Connor Bedard talks to the media Friday at the NHL Scouting Combine. ©2023, Micheline Veluvolu

In Connor Bedard, NHL might have the next Connor McDavid

BUFFALO – Connor Bedard prefers to live in the moment. With all the outside noise and hype surrounding him, the ultra-talented center, a lock to be the first overall pick at the upcoming NHL Draft, said it allows him to enjoy things “kind of be where your feet are.”

“That’s good advice I’ve got from a few guys,” Bedard said Friday in LECOM Harborcenter, where the NHL Scouting Combine is taking place this week.

That’s why Bedard, 17, talks as if the Chicago Blackhawks, who had just 11.5 percent odds for the top pick in the draft lottery, might choose someone else. If they do select him June 28 in Nashville, well, he said that would “be awesome.”

But Bedard’s not looking too far ahead.

“The history of that organization, that city with sports, (it) would be unbelievable,” he said. “We’ll see what happens, but to be selected, that would be a huge honor.”

Exactly how good is Bedard?

He scored a whopping 71 goals and 143 points in 57 regular-season games for the Western Hockey League’s Regina Pats and added another 10 goals and 20 points in seven postseason contests. He led Team Canada to a gold medal at the World Junior Championship in the winter, registering nine goals and 23 points in just seven games.

“Connor, to use your media term, there is that generational-type player,” said Dan Marr, the director of NHL Central Scouting.

He added: “This is as real a deal as you can get. There’s no projection involved. He definitely falls into that special player category.”

Marr heaped the highest of praise on the 5-foot-10, 185-pound Bedard, comparing him to Edmonton Oilers superstar Connor McDavid, who recently completed a dynamic 64-goal, 153-point season.

McDavid, the top pick in 2015, is widely considered the most gifted hockey player on the planet. Marr said Bedard’s continuing a trend McDavid started.

“It’s just the next generation,” he said. “The speed of the game, the quickness, these young players’ hockey sense is so quick to adapt and read plays and the skill levels – it’s getting better and better, but it’s getting faster and it’s just the quickness is just unbelievable.”

Bedard ranks his hockey sense as his greatest asset.

“I’m pretty creative and stuff, and I love to try to create plays,” he said.

Having been granted exceptional status by WHL, Bedard, who turns 18 on July 17, has been a star in major junior hockey since he was just 15.

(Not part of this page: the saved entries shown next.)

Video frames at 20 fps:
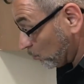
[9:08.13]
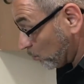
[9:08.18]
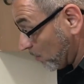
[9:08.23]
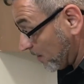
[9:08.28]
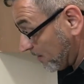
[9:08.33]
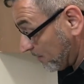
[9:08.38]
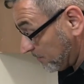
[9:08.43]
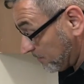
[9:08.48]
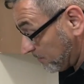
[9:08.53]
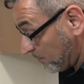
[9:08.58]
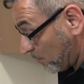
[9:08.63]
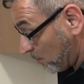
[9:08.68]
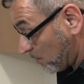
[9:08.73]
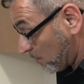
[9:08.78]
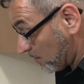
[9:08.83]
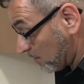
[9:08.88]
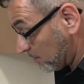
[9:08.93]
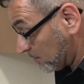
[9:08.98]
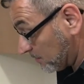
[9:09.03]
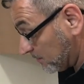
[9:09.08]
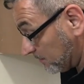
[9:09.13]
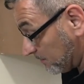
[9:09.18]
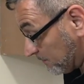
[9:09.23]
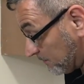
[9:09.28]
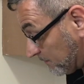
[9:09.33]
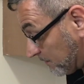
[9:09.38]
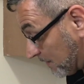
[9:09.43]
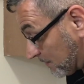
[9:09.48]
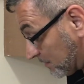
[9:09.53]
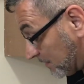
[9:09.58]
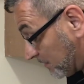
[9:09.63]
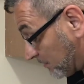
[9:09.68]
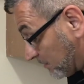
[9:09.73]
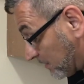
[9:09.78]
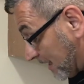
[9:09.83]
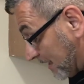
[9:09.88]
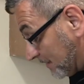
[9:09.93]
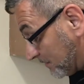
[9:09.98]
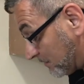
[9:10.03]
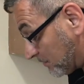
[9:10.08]
with our freshly
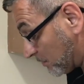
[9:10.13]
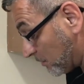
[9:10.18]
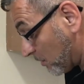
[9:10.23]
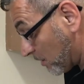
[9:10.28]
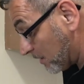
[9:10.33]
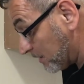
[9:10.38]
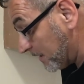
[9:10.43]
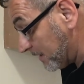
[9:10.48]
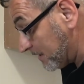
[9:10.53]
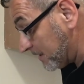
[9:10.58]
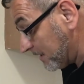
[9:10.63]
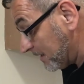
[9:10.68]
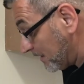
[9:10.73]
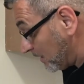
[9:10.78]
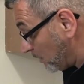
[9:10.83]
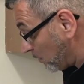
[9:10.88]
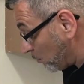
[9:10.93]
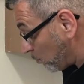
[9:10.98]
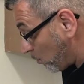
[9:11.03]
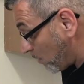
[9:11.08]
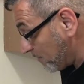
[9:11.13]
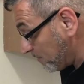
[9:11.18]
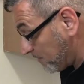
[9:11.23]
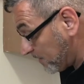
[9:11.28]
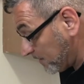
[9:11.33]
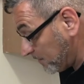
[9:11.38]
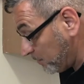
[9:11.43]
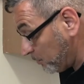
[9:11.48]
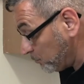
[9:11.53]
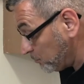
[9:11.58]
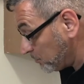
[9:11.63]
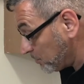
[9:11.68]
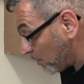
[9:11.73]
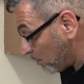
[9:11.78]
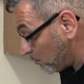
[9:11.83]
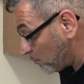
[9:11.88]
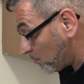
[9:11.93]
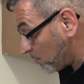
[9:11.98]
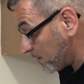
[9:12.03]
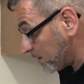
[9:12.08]
sliced garlic. One thing you
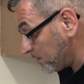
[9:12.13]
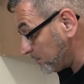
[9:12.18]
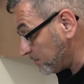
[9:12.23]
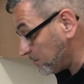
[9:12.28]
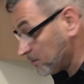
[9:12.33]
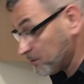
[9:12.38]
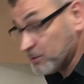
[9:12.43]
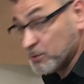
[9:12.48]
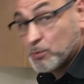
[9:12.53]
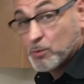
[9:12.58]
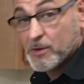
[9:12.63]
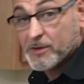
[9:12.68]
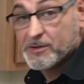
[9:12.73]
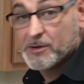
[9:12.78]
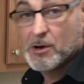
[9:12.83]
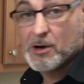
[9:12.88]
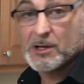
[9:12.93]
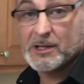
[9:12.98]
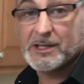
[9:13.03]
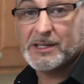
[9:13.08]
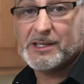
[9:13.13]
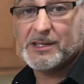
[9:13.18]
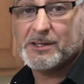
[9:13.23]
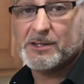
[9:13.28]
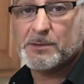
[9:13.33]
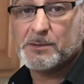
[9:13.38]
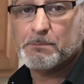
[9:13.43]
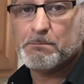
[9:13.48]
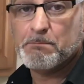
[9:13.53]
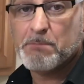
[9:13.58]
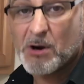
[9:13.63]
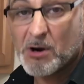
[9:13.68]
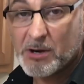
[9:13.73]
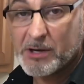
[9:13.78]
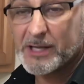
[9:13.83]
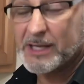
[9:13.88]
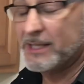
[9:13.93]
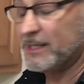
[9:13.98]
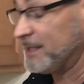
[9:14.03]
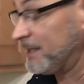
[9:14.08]
don't want to do with garlic is
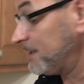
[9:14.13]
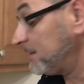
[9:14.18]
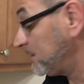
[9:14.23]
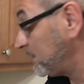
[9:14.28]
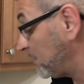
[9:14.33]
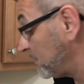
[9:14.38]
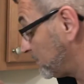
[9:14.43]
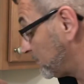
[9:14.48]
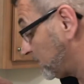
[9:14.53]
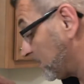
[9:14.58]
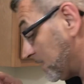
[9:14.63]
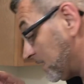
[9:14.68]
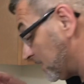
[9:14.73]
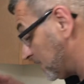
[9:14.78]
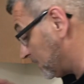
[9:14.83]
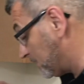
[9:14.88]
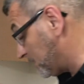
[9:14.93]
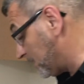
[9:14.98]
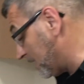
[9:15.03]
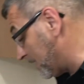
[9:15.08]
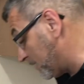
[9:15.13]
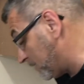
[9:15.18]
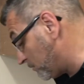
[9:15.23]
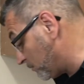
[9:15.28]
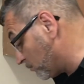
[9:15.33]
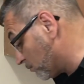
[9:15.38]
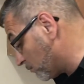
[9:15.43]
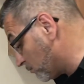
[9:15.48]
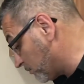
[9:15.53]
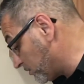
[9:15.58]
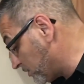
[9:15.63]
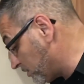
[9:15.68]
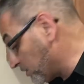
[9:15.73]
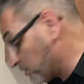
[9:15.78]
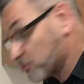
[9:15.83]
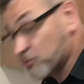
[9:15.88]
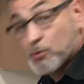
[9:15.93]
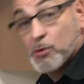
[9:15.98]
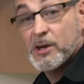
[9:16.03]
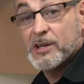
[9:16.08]
burn it. It
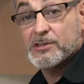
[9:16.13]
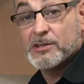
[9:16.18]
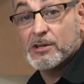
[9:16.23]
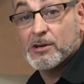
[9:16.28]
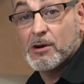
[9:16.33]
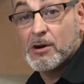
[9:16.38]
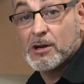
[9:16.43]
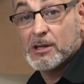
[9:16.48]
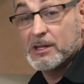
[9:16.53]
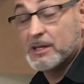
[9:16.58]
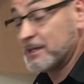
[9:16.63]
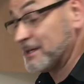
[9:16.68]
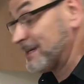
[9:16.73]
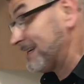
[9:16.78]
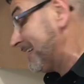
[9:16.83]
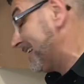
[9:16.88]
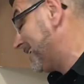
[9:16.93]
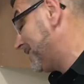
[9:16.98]
destroys the garlic,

Even as the youngest player in the league, he performed dominantly.

“We’ve focused on him for the last three years leading up to this event,” Marr said. “He’s one of those types where it’s very difficult for the youngest player on any team to be the best player on the team. And he’s been able to do that every outing, every event, almost every game that you’re at. It just puts him in that special category.

“And there’s a lot of words that start with ‘C’ that analytics can’t judge for you like character. (Another) one of them is consistency. And he can consistently play that high-character game, game in and game out. It’s truly impressive.”

Of course, there other impressive draft prospects. In another year, center Adam Fantilli would almost certainly be the top pick. Instead, the Anaheim Ducks will likely grab Fantilli, who scored 30 goals and 65 points in 36 games as a freshman for Michigan, second overall.

It’s a draft reminiscent of 2015, when the Buffalo Sabres drafted center Jack Eichel second after McDavid.

“They’re both going to be phenomenal assets to their clubs,” Marr said of Bedard and Fantilli. “And Adam had a season for the ages. … Whoever gets these two players, they’re going to help define a franchise.”